**WHAT THE TASK REQUIRES**. Transcribe all the lines below exactly. Omit the pictures.

──────

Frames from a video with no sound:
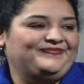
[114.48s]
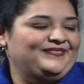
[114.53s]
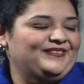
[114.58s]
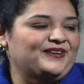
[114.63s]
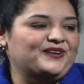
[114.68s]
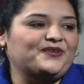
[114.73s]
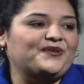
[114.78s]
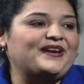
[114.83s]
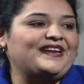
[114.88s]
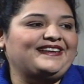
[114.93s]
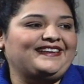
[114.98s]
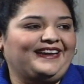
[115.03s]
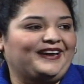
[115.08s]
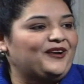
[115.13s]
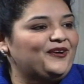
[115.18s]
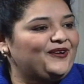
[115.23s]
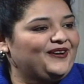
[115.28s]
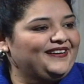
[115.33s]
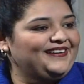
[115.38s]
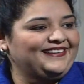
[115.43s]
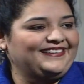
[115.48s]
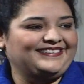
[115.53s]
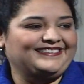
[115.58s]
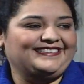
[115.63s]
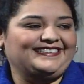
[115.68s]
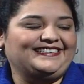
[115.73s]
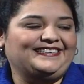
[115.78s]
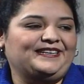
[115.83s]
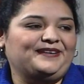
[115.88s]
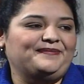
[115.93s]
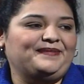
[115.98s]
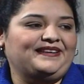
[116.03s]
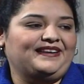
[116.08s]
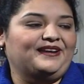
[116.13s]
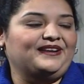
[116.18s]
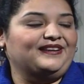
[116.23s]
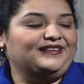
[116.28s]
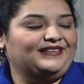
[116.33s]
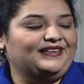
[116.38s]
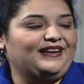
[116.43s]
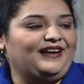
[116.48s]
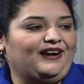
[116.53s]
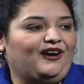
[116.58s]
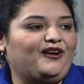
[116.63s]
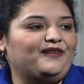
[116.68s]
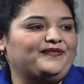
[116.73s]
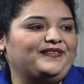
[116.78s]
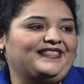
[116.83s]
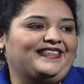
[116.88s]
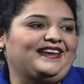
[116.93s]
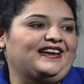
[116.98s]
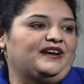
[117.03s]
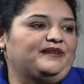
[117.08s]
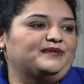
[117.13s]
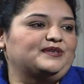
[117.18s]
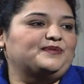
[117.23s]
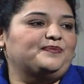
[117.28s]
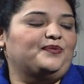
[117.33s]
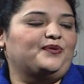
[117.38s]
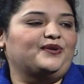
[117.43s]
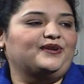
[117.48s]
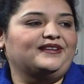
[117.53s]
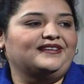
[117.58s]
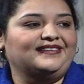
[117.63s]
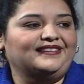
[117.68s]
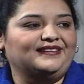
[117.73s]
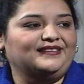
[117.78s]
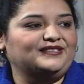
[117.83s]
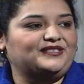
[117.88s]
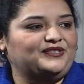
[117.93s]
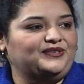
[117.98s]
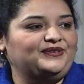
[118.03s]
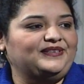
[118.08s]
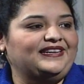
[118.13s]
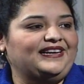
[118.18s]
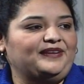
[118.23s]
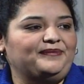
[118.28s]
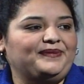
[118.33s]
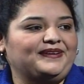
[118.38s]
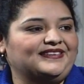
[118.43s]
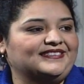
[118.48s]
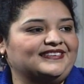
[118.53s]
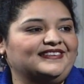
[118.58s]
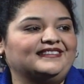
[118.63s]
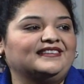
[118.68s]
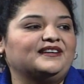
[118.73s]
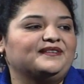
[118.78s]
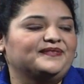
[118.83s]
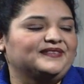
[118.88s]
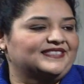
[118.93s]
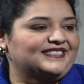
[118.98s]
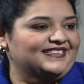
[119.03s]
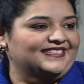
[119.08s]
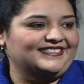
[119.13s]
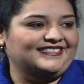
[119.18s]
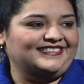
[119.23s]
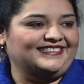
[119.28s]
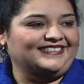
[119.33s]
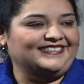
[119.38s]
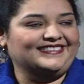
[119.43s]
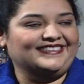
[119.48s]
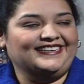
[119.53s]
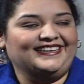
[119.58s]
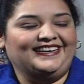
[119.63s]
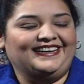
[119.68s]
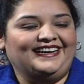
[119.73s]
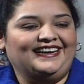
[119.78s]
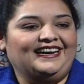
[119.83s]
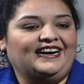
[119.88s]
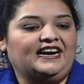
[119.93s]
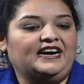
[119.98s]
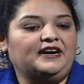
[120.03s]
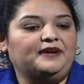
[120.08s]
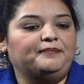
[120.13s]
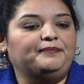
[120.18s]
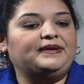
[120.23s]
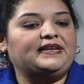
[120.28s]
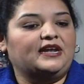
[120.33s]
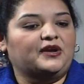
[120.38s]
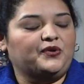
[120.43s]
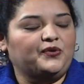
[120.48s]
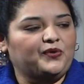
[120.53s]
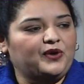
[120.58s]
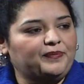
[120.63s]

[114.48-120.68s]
a great era. And I often think I was born a little too late because I love the 60s. But I grew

──────

**RESPONSE BOX**.
Frames from a video with no sound:
[114.48s]
[114.53s]
[114.58s]
[114.63s]
[114.68s]
[114.73s]
[114.78s]
[114.83s]
[114.88s]
[114.93s]
[114.98s]
[115.03s]
[115.08s]
[115.13s]
[115.18s]
[115.23s]
[115.28s]
[115.33s]
[115.38s]
[115.43s]
[115.48s]
[115.53s]
[115.58s]
[115.63s]
[115.68s]
[115.73s]
[115.78s]
[115.83s]
[115.88s]
[115.93s]
[115.98s]
[116.03s]
[116.08s]
[116.13s]
[116.18s]
[116.23s]
[116.28s]
[116.33s]
[116.38s]
[116.43s]
[116.48s]
[116.53s]
[116.58s]
[116.63s]
[116.68s]
[116.73s]
[116.78s]
[116.83s]
[116.88s]
[116.93s]
[116.98s]
[117.03s]
[117.08s]
[117.13s]
[117.18s]
[117.23s]
[117.28s]
[117.33s]
[117.38s]
[117.43s]
[117.48s]
[117.53s]
[117.58s]
[117.63s]
[117.68s]
[117.73s]
[117.78s]
[117.83s]
[117.88s]
[117.93s]
[117.98s]
[118.03s]
[118.08s]
[118.13s]
[118.18s]
[118.23s]
[118.28s]
[118.33s]
[118.38s]
[118.43s]
[118.48s]
[118.53s]
[118.58s]
[118.63s]
[118.68s]
[118.73s]
[118.78s]
[118.83s]
[118.88s]
[118.93s]
[118.98s]
[119.03s]
[119.08s]
[119.13s]
[119.18s]
[119.23s]
[119.28s]
[119.33s]
[119.38s]
[119.43s]
[119.48s]
[119.53s]
[119.58s]
[119.63s]
[119.68s]
[119.73s]
[119.78s]
[119.83s]
[119.88s]
[119.93s]
[119.98s]
[120.03s]
[120.08s]
[120.13s]
[120.18s]
[120.23s]
[120.28s]
[120.33s]
[120.38s]
[120.43s]
[120.48s]
[120.53s]
[120.58s]
[120.63s]

[114.48-120.68s]
a great era. And I often think I was born a little too late because I love the 60s. But I grew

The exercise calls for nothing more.